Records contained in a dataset
┄┄┄┄┄┄┄┄┄┄

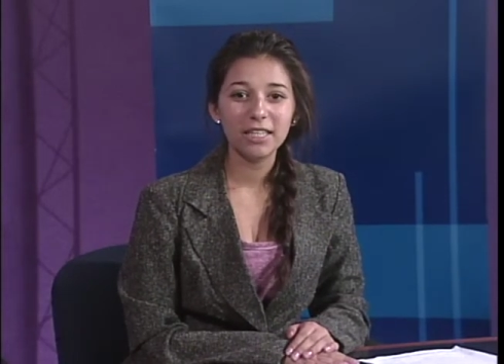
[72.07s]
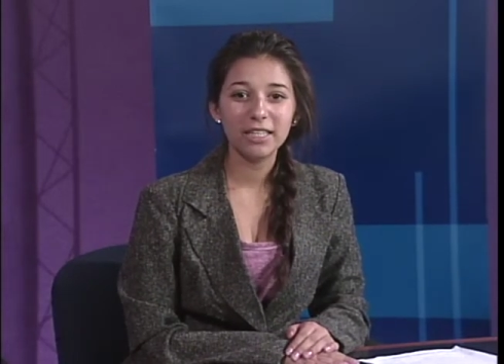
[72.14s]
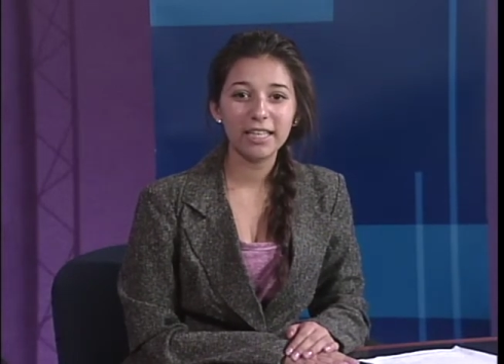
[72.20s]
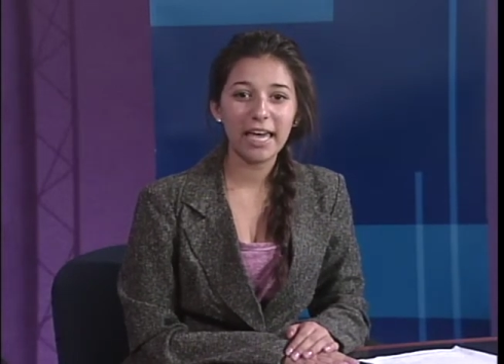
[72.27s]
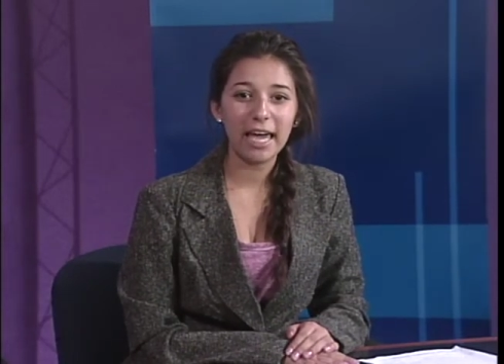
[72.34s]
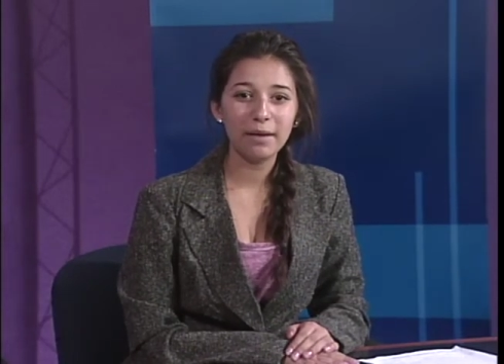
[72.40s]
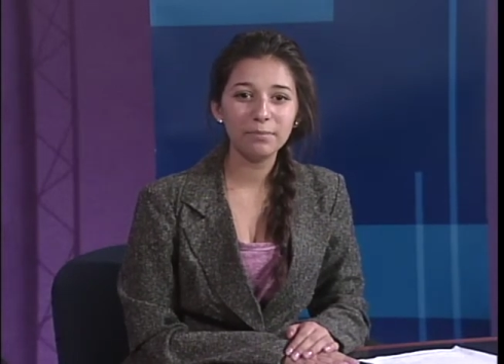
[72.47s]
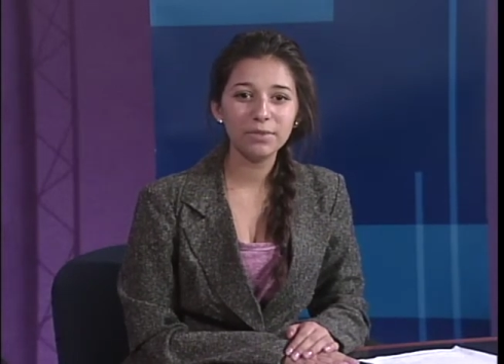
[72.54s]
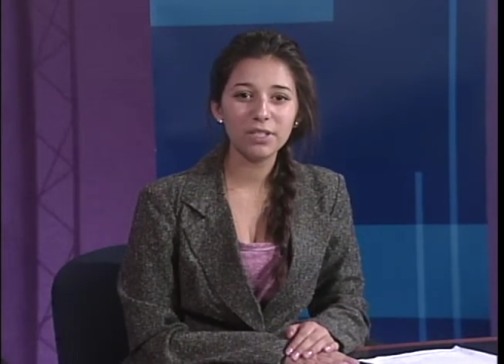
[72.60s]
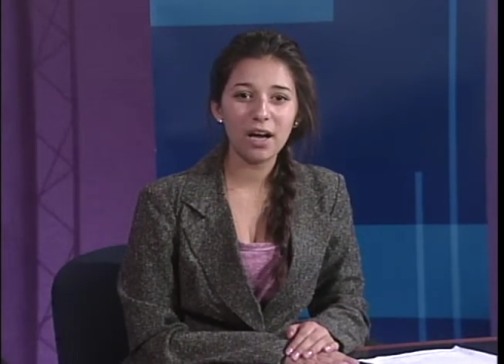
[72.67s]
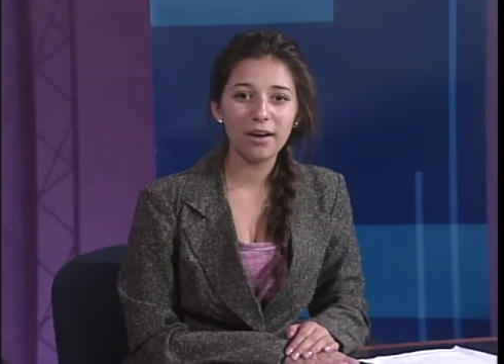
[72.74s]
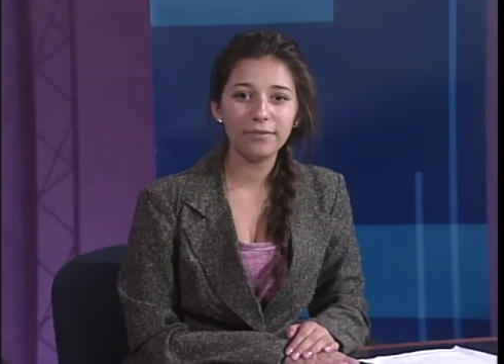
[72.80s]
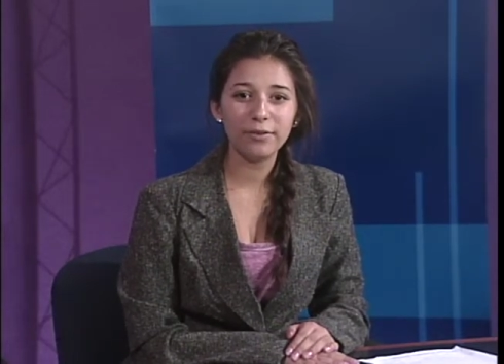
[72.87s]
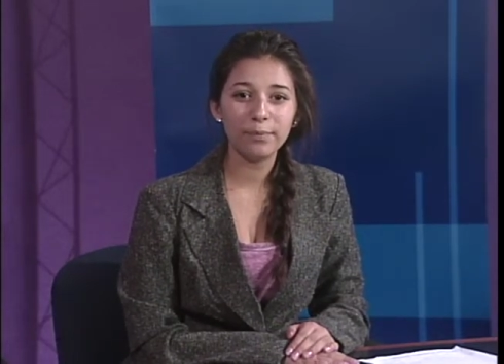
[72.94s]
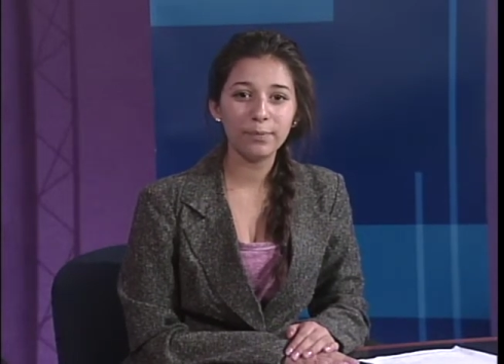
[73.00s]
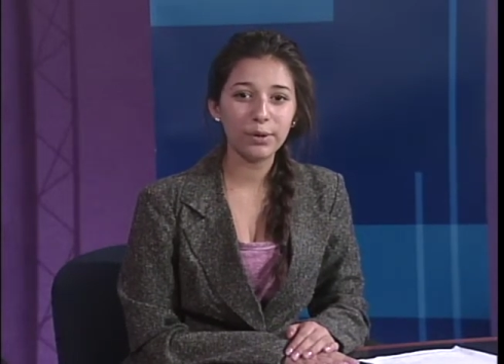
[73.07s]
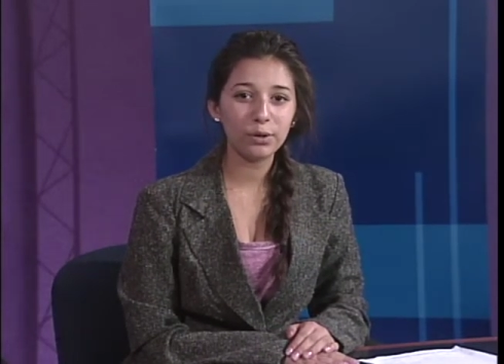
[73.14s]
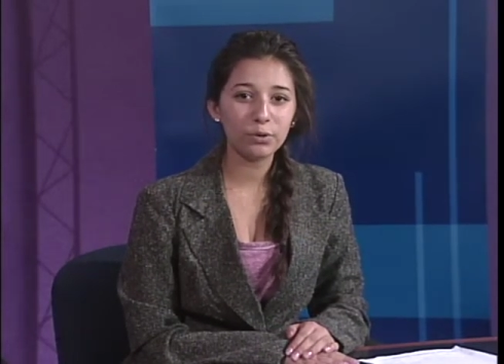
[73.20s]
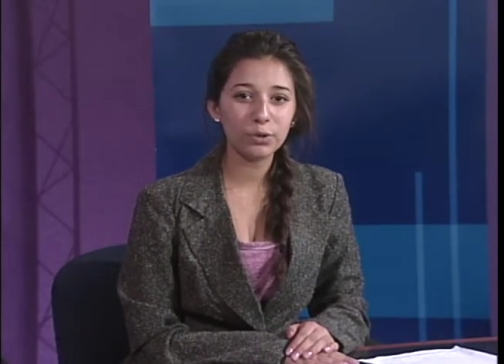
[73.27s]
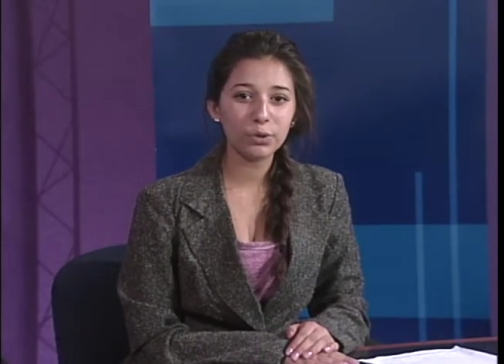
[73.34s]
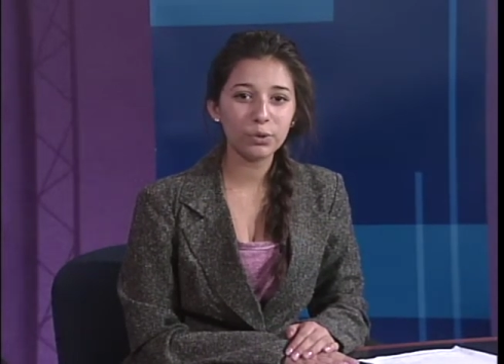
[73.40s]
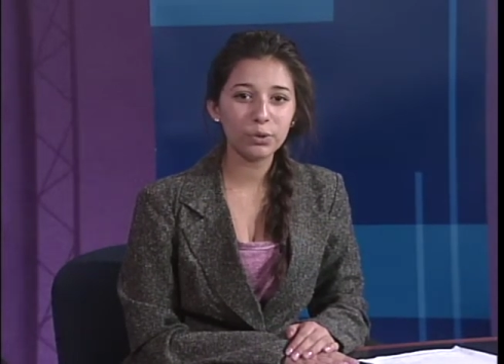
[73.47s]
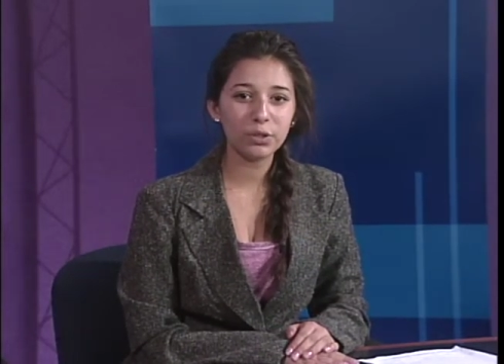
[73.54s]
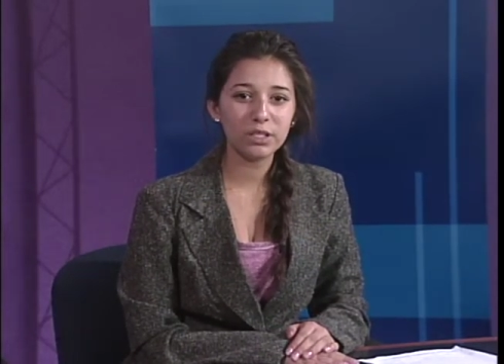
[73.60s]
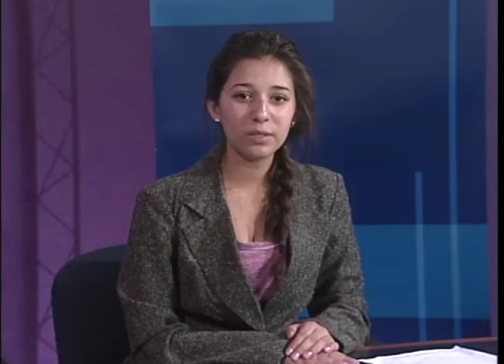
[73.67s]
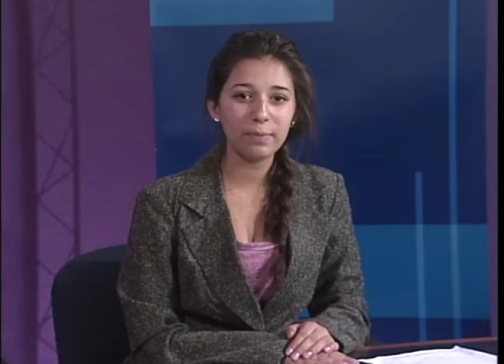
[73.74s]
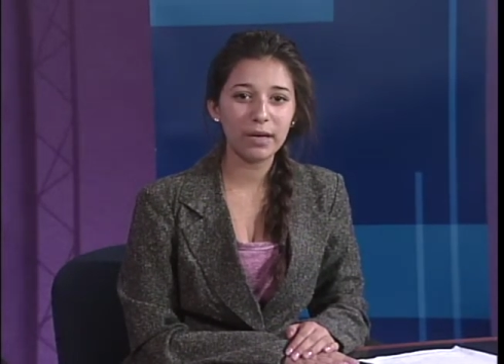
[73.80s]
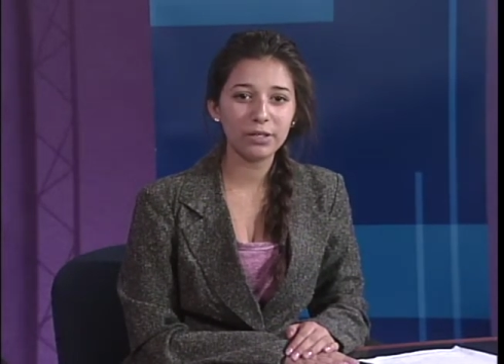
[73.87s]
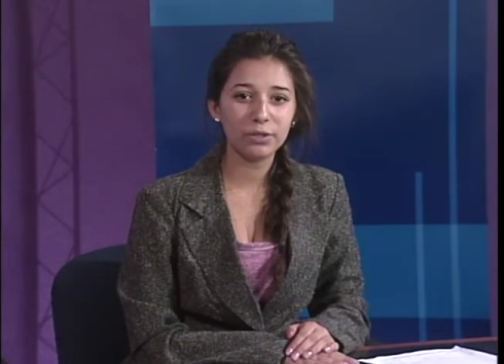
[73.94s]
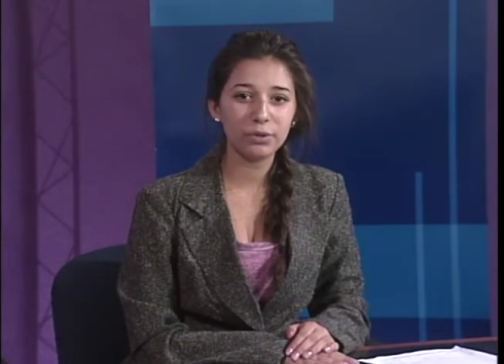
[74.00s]
The games offer middle school
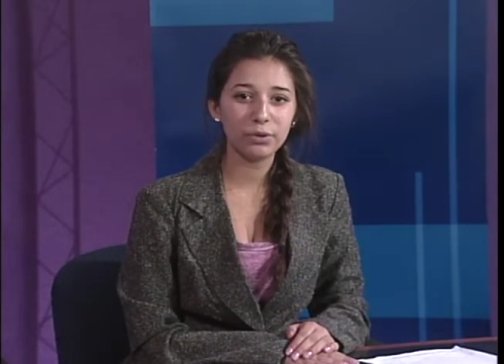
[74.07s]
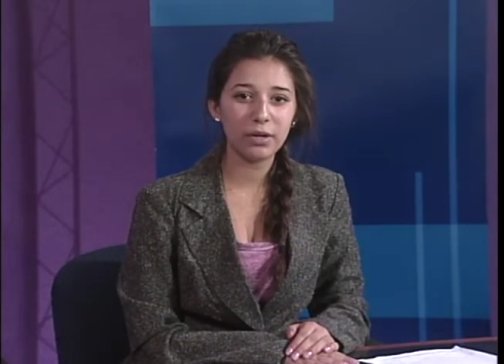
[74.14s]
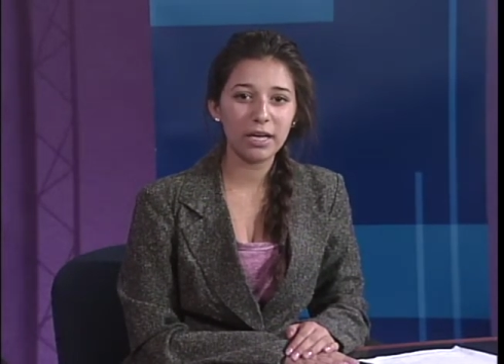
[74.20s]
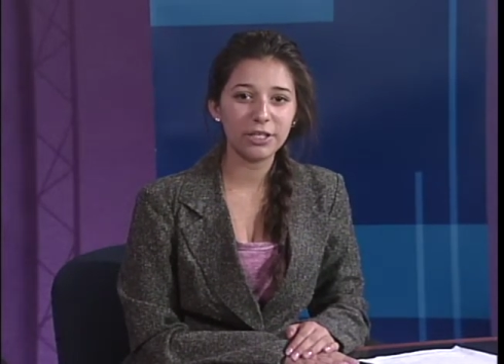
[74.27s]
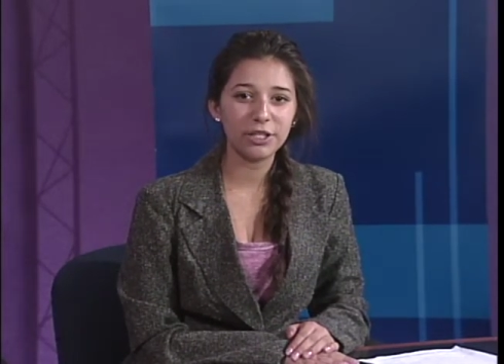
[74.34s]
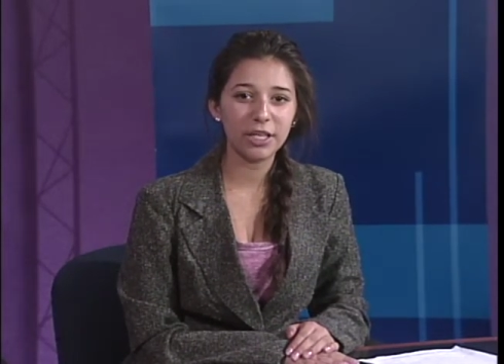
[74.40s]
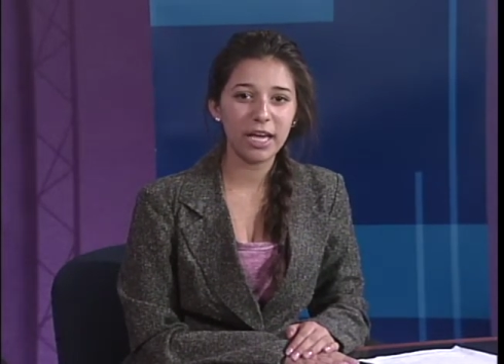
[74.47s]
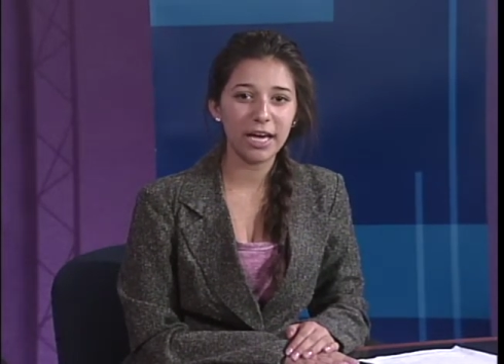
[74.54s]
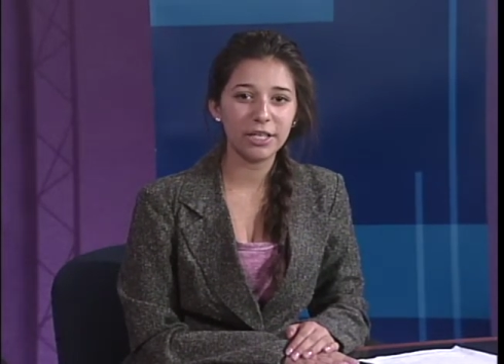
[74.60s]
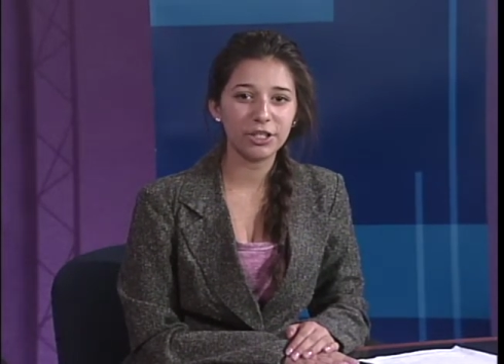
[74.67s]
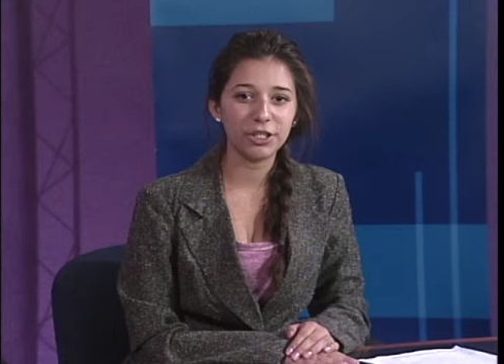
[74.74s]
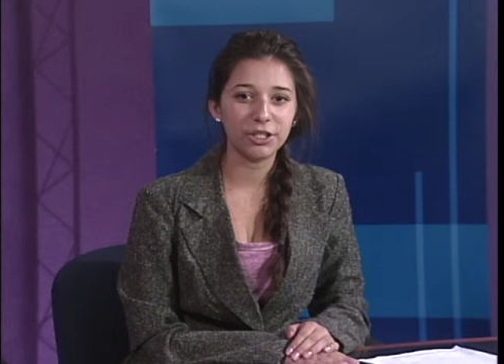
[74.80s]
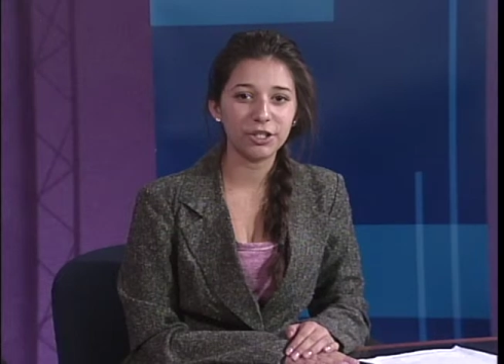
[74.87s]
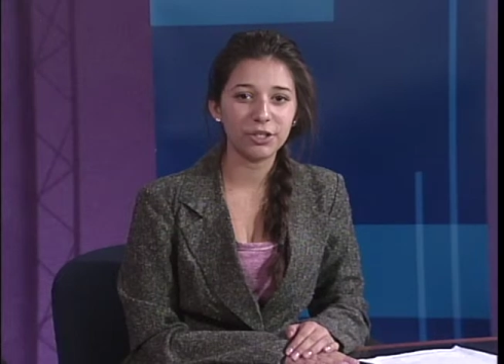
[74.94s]
special education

┄┄┄┄┄┄┄┄┄┄

• _Problem statement_
When you print the records above, keep them exact and leave out the pictures.

• _Exercise output_
[72.07s]
[72.14s]
[72.20s]
[72.27s]
[72.34s]
[72.40s]
[72.47s]
[72.54s]
[72.60s]
[72.67s]
[72.74s]
[72.80s]
[72.87s]
[72.94s]
[73.00s]
[73.07s]
[73.14s]
[73.20s]
[73.27s]
[73.34s]
[73.40s]
[73.47s]
[73.54s]
[73.60s]
[73.67s]
[73.74s]
[73.80s]
[73.87s]
[73.94s]
[74.00s]
The games offer middle school
[74.07s]
[74.14s]
[74.20s]
[74.27s]
[74.34s]
[74.40s]
[74.47s]
[74.54s]
[74.60s]
[74.67s]
[74.74s]
[74.80s]
[74.87s]
[74.94s]
special education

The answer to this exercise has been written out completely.